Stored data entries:

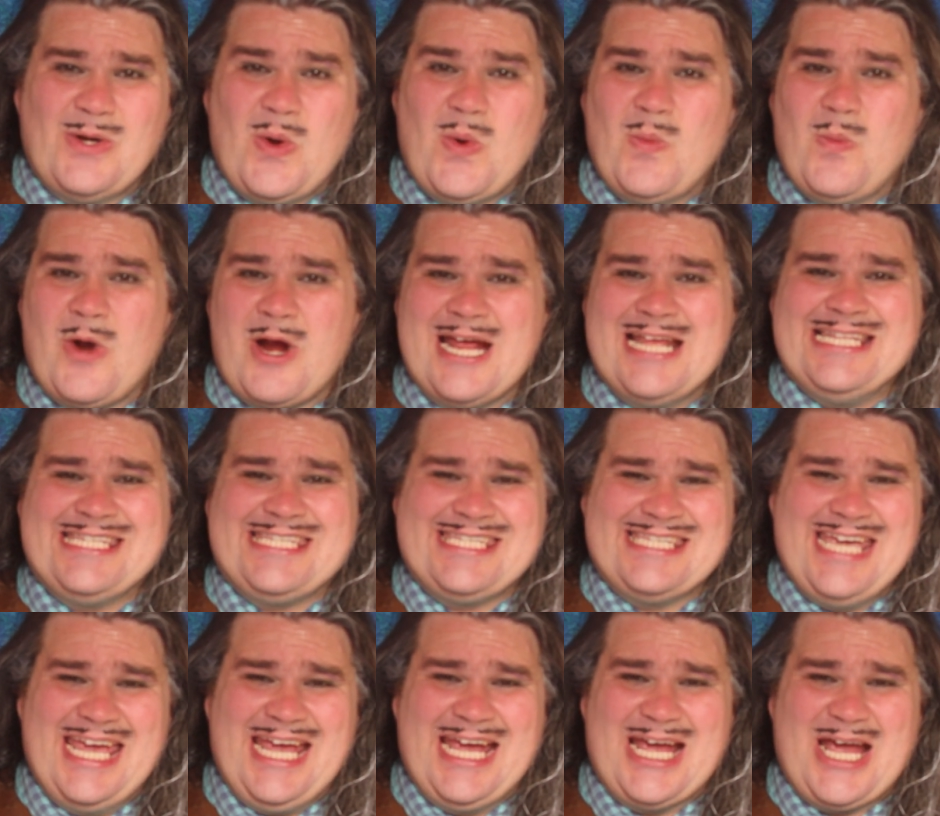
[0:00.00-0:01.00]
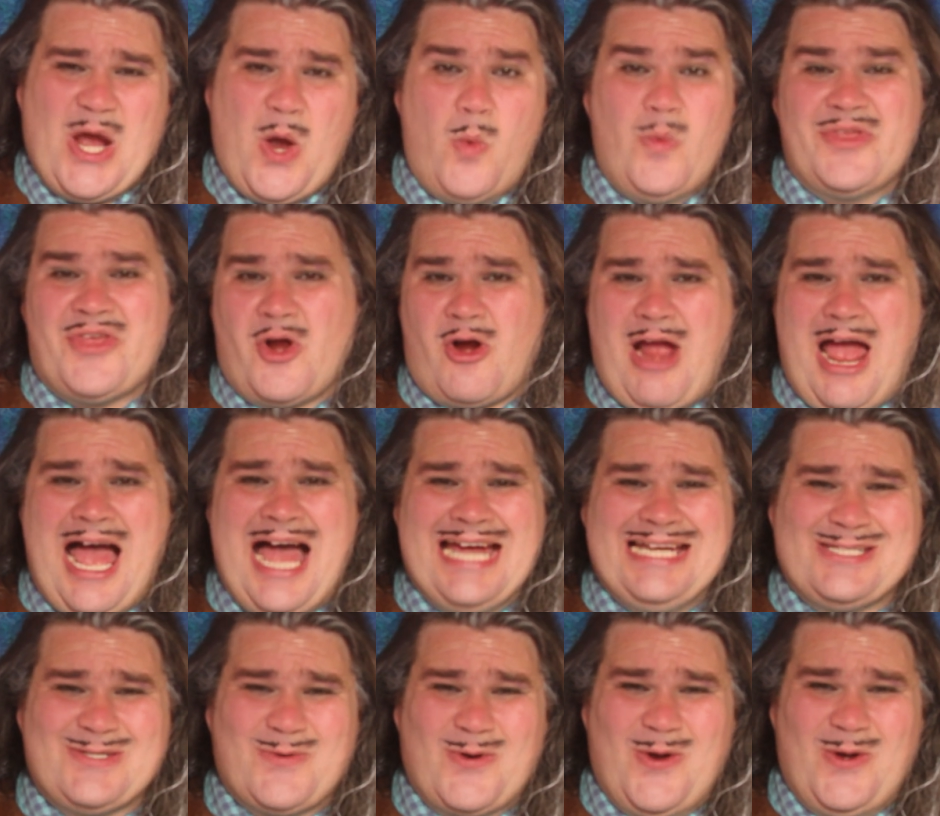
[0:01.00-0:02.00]
were in sync with her
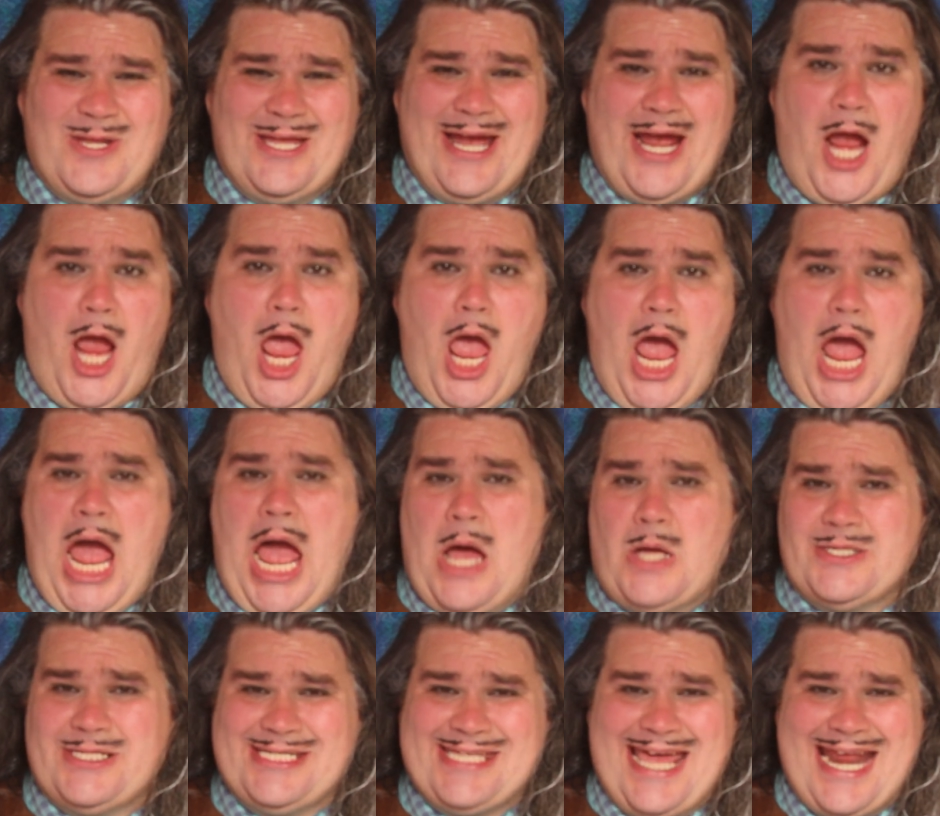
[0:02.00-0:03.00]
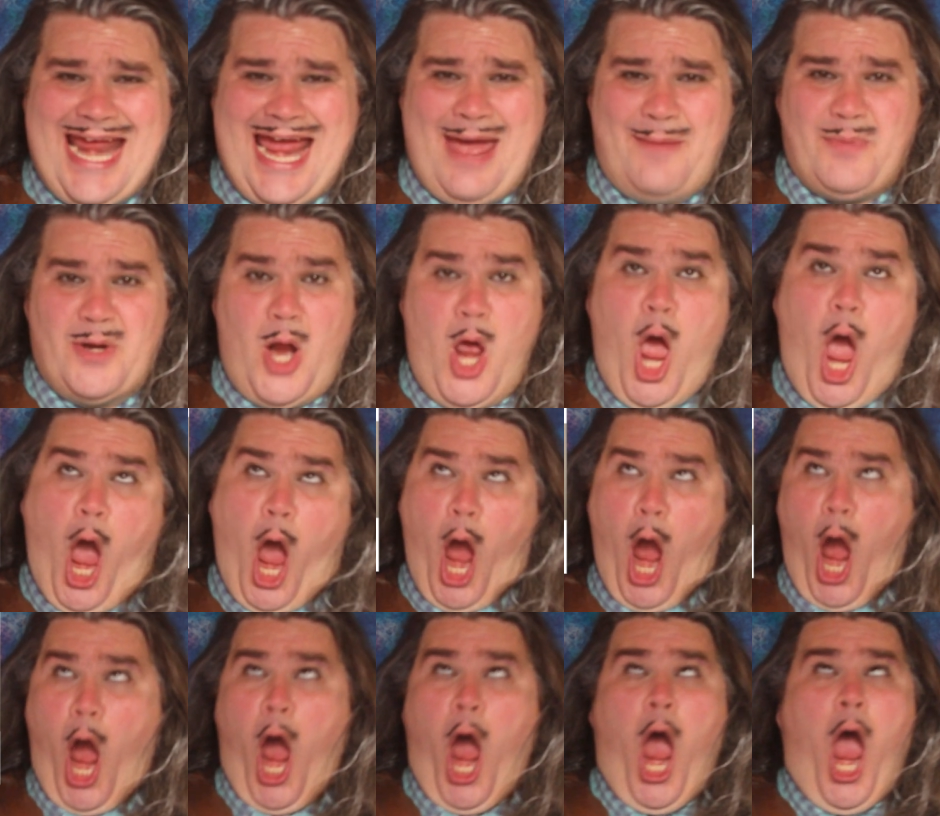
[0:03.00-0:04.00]
eyes rolling. How does that happen?
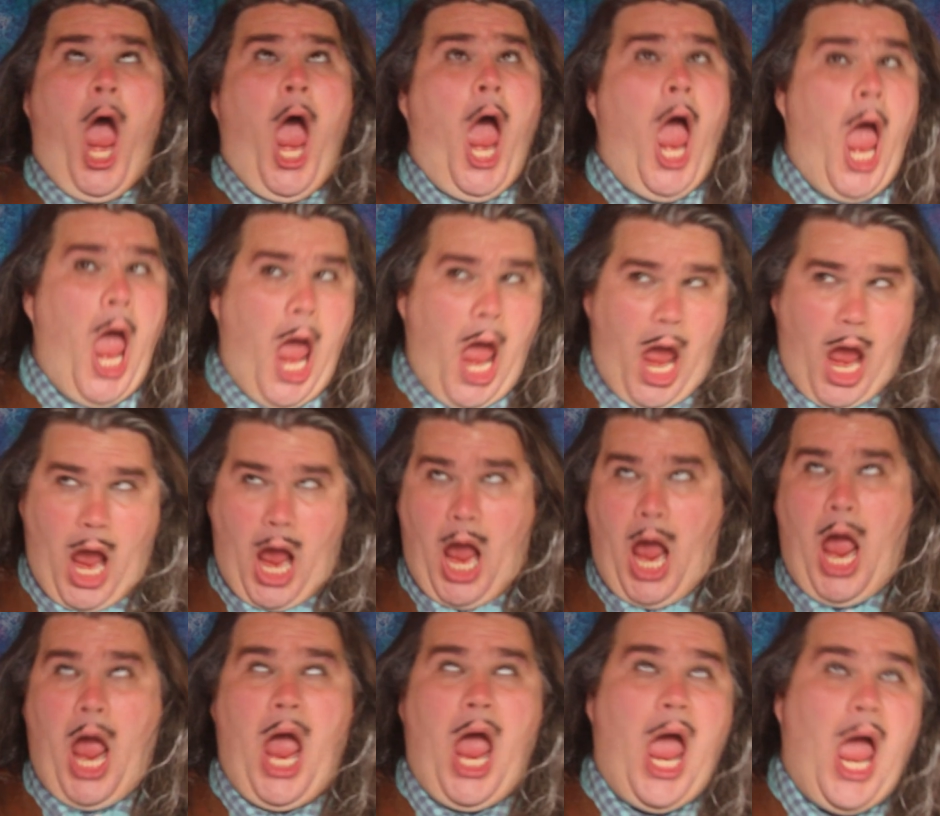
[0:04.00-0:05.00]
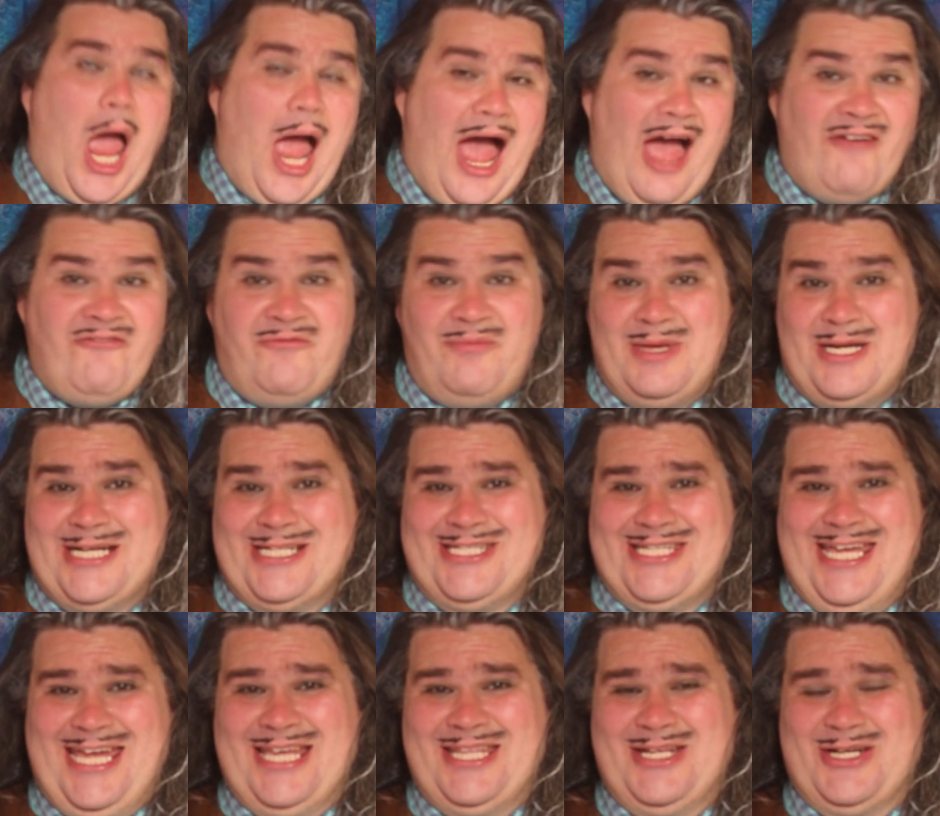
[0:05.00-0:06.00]
Oh, I've been in
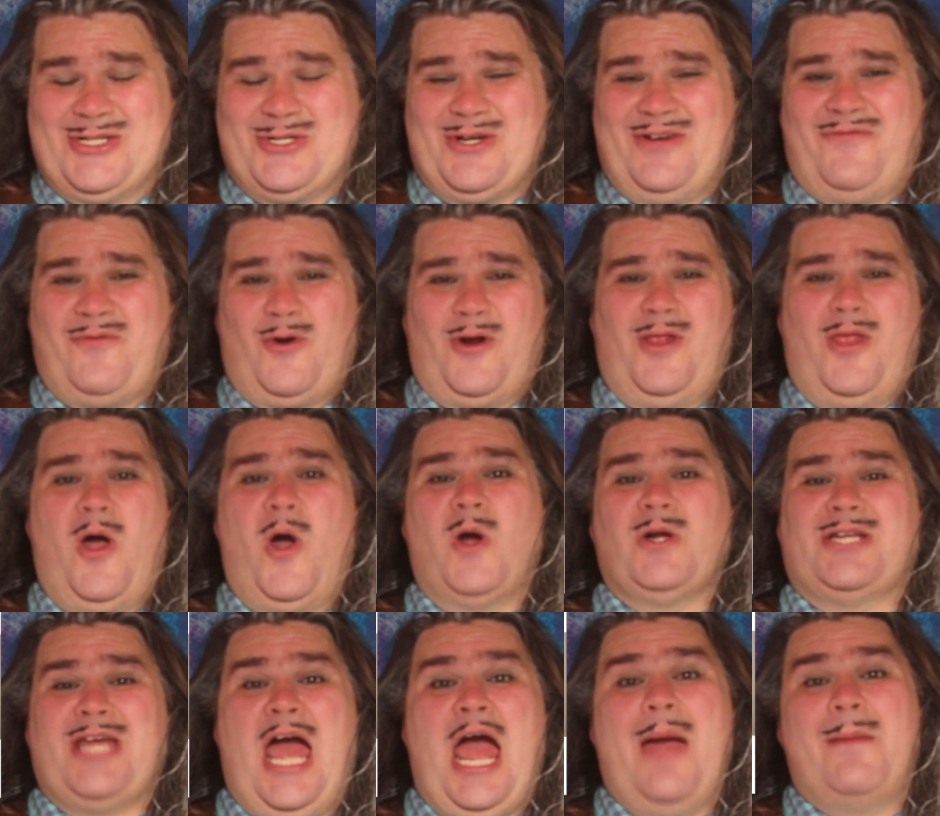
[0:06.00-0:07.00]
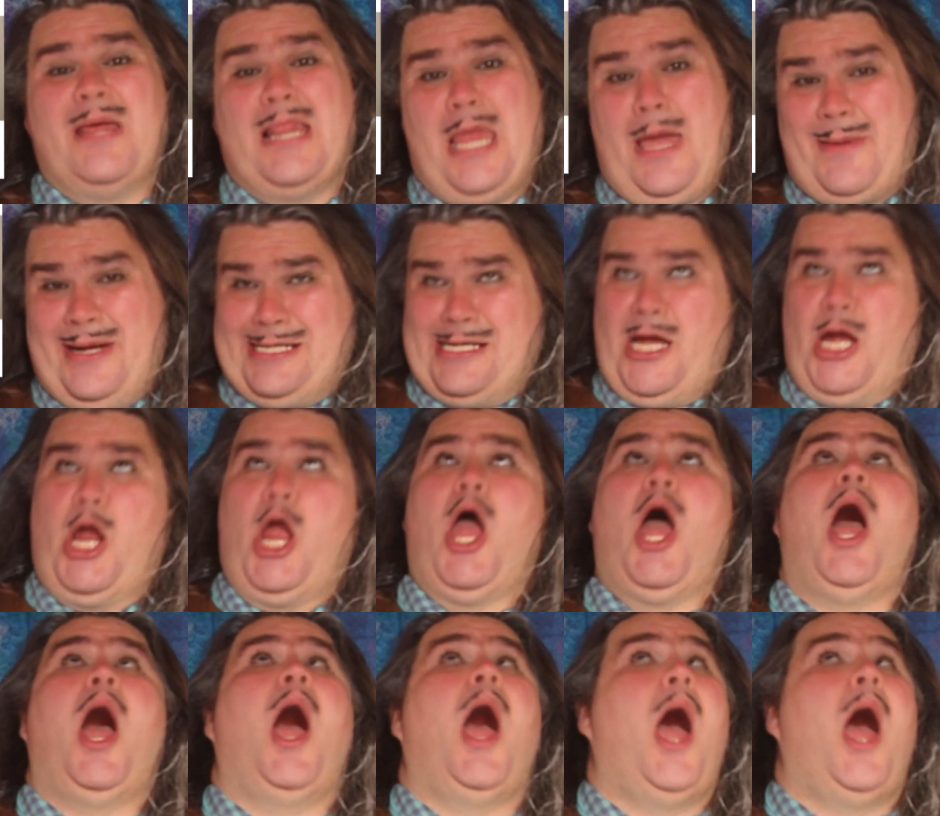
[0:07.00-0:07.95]
the industry for a long time, and let me tell you,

(The problem): Output the records exactly. Drop the images.

(Written response):
[0:00.00-0:01.00]
[0:01.00-0:02.00]
were in sync with her
[0:02.00-0:03.00]
[0:03.00-0:04.00]
eyes rolling. How does that happen?
[0:04.00-0:05.00]
[0:05.00-0:06.00]
Oh, I've been in
[0:06.00-0:07.00]
[0:07.00-0:07.95]
the industry for a long time, and let me tell you,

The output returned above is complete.